**Assignment**
What is needed is a verbatim copy of every record below, with the pictures left out.

**Records provided**
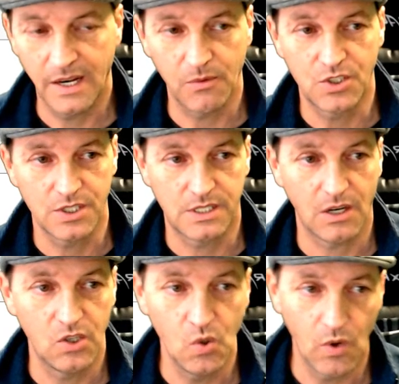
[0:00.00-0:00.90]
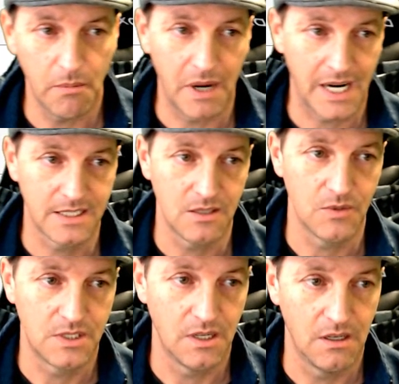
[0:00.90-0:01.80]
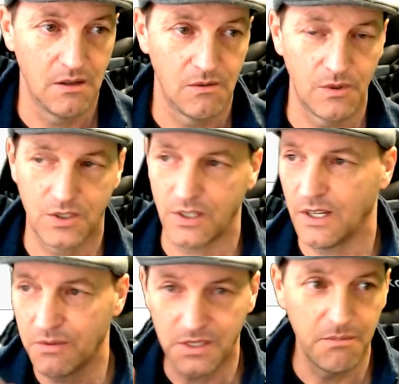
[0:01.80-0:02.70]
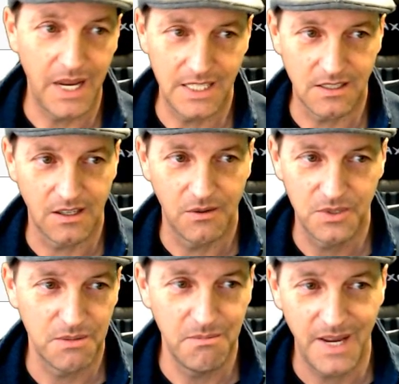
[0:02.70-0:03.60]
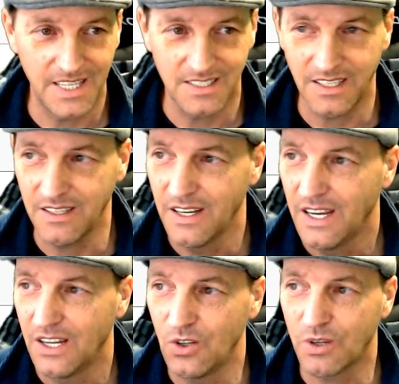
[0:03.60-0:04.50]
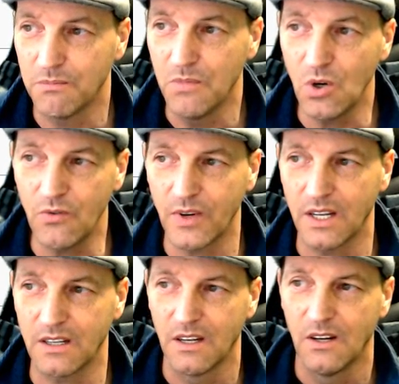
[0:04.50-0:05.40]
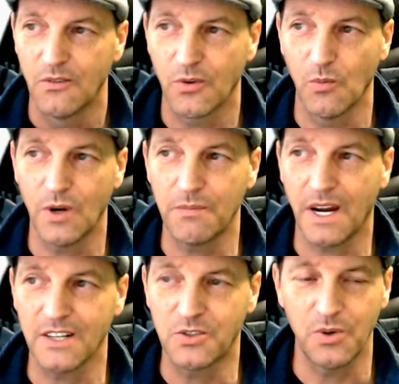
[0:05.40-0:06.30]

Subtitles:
it would just tell you what box it was in, which it was amazing. It was amazing. And you could move it from one box to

**Finished task**
[0:00.00-0:00.90]
[0:00.90-0:01.80]
[0:01.80-0:02.70]
[0:02.70-0:03.60]
[0:03.60-0:04.50]
[0:04.50-0:05.40]
[0:05.40-0:06.30]

Subtitles:
it would just tell you what box it was in, which it was amazing. It was amazing. And you could move it from one box to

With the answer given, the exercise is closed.